Stored data entries:
--
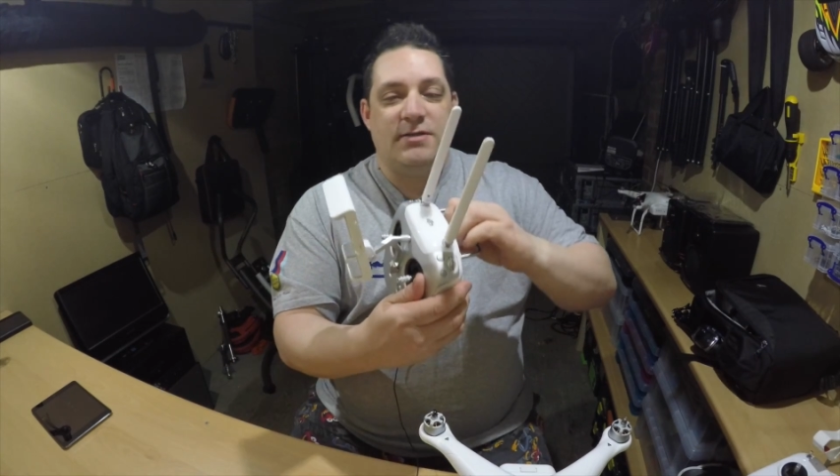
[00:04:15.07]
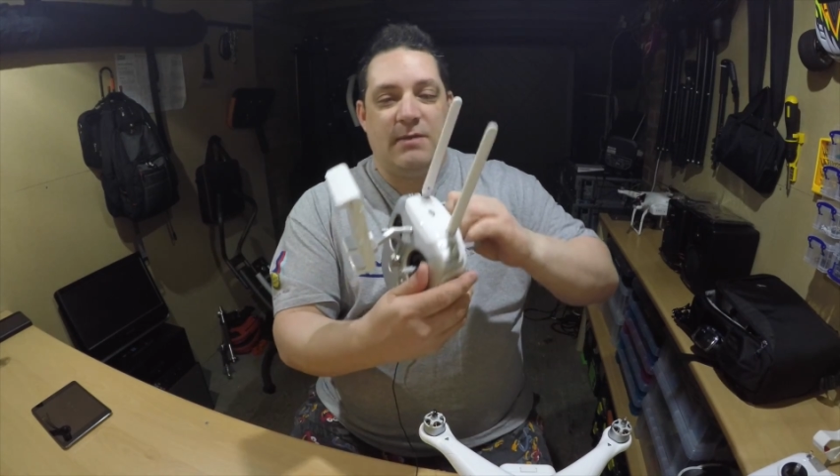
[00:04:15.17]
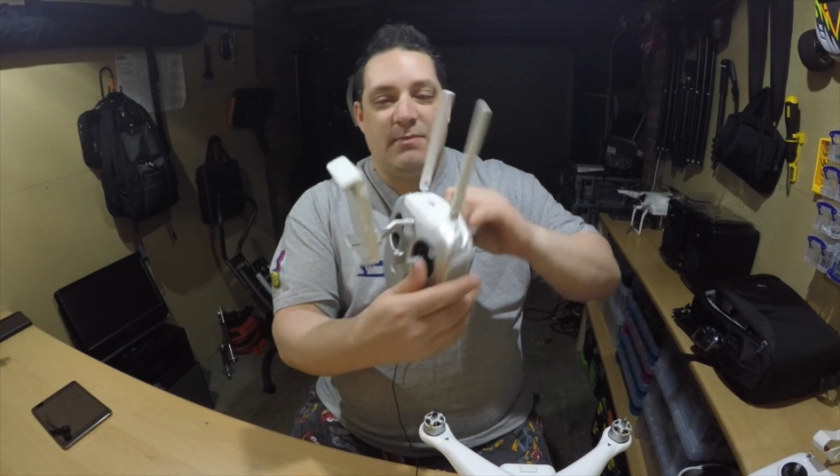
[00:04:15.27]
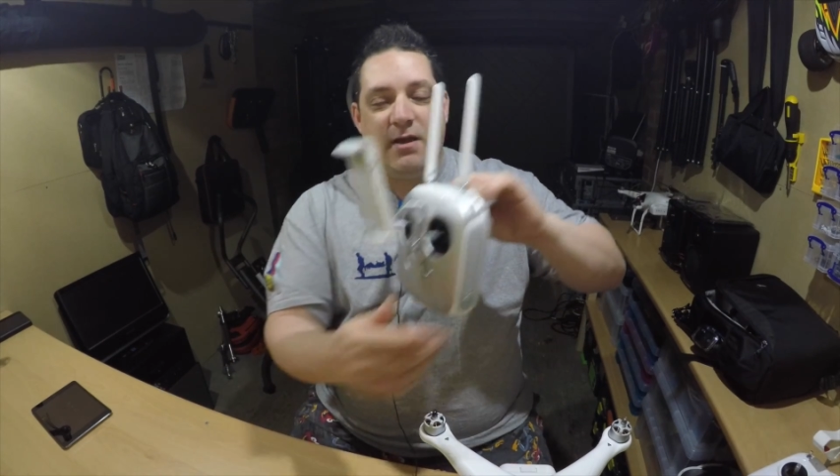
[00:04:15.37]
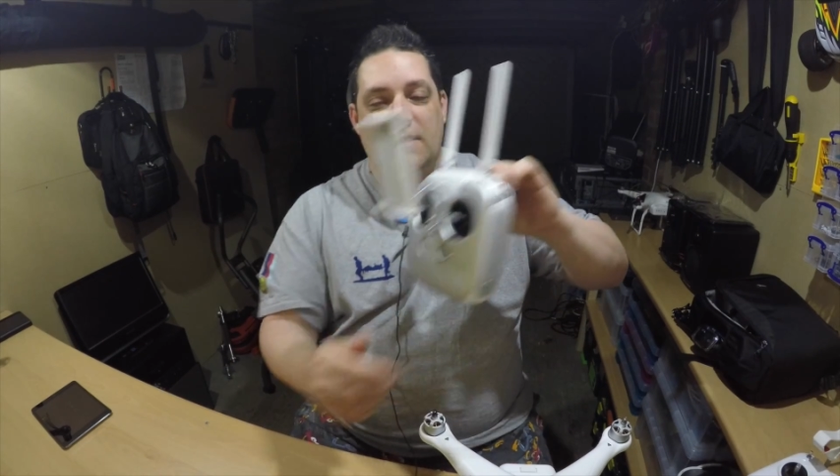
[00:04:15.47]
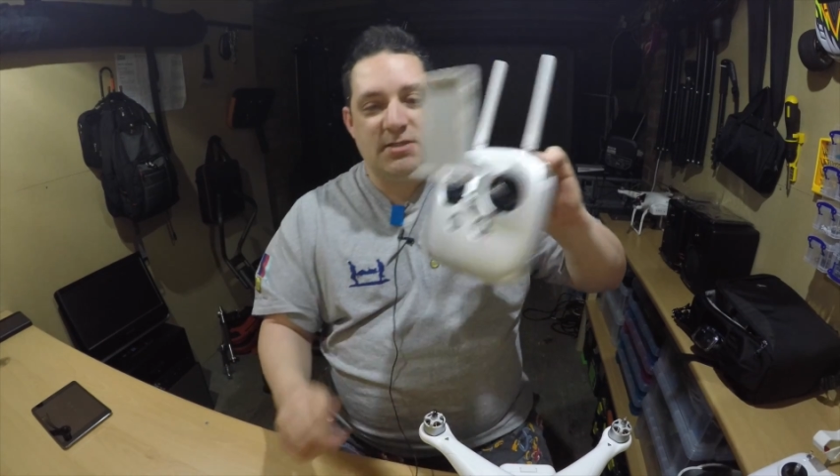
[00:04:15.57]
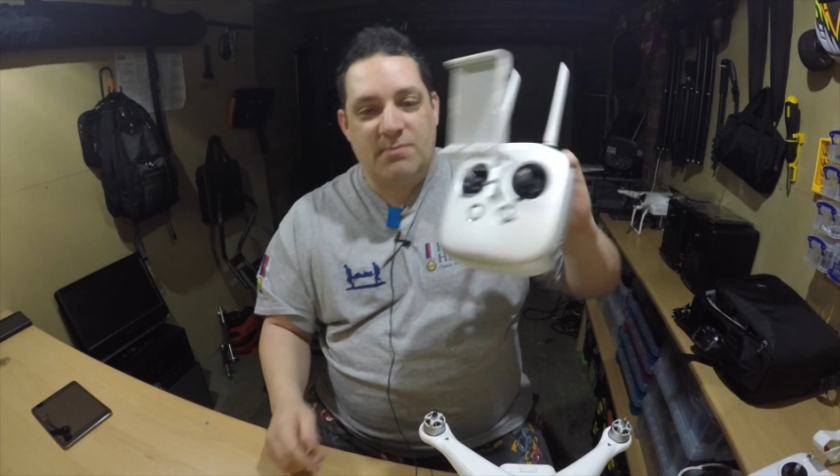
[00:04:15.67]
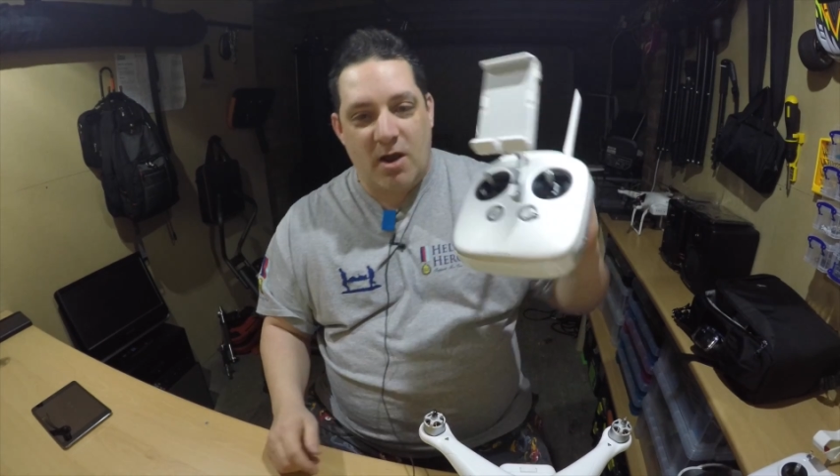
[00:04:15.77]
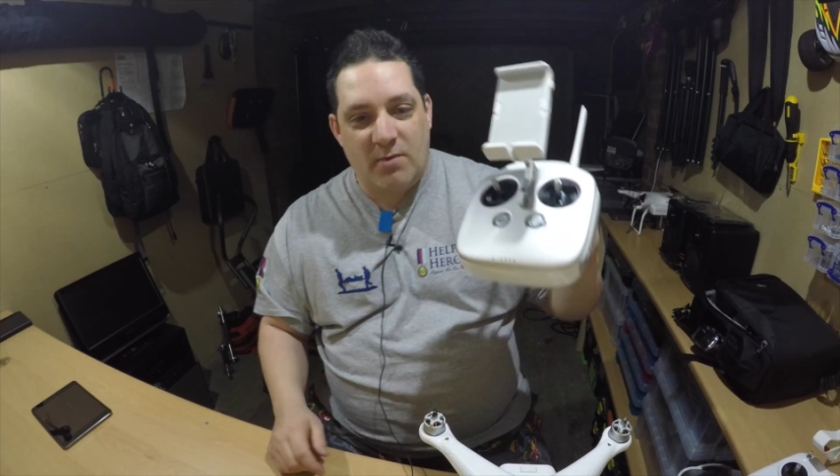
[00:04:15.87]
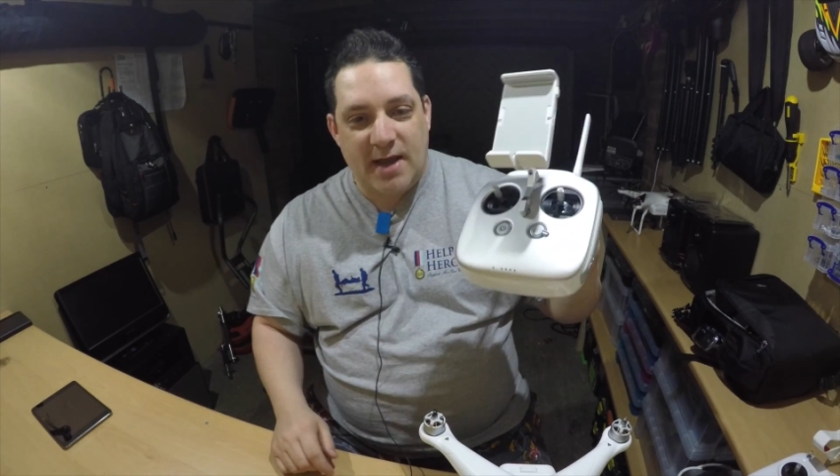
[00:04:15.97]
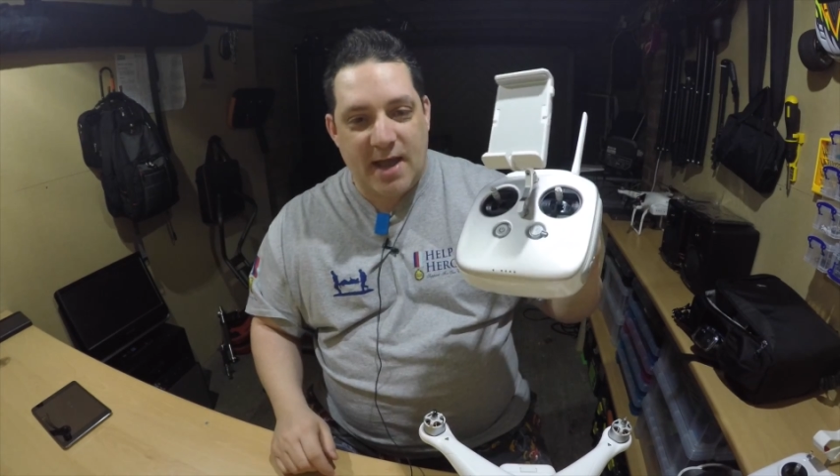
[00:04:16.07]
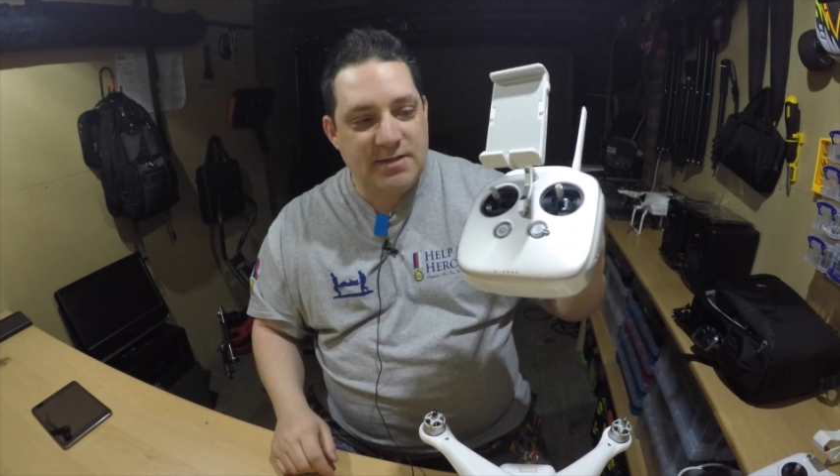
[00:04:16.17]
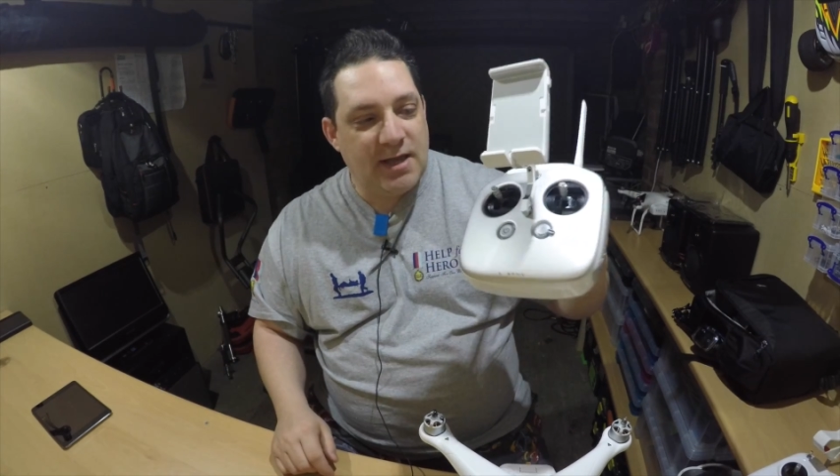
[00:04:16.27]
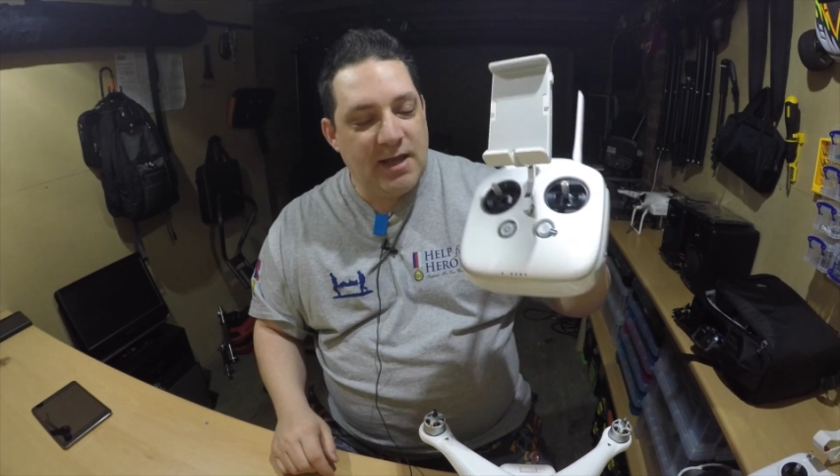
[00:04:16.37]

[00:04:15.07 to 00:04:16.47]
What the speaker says: same bit like the Inspire 1 has.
--
_TASK OBJECTIVE_
Return every entry word for word, leaving the pictures out.

_EXERCISE SOLUTION_
[00:04:15.07]
[00:04:15.17]
[00:04:15.27]
[00:04:15.37]
[00:04:15.47]
[00:04:15.57]
[00:04:15.67]
[00:04:15.77]
[00:04:15.87]
[00:04:15.97]
[00:04:16.07]
[00:04:16.17]
[00:04:16.27]
[00:04:16.37]

[00:04:15.07 to 00:04:16.47]
What the speaker says: same bit like the Inspire 1 has.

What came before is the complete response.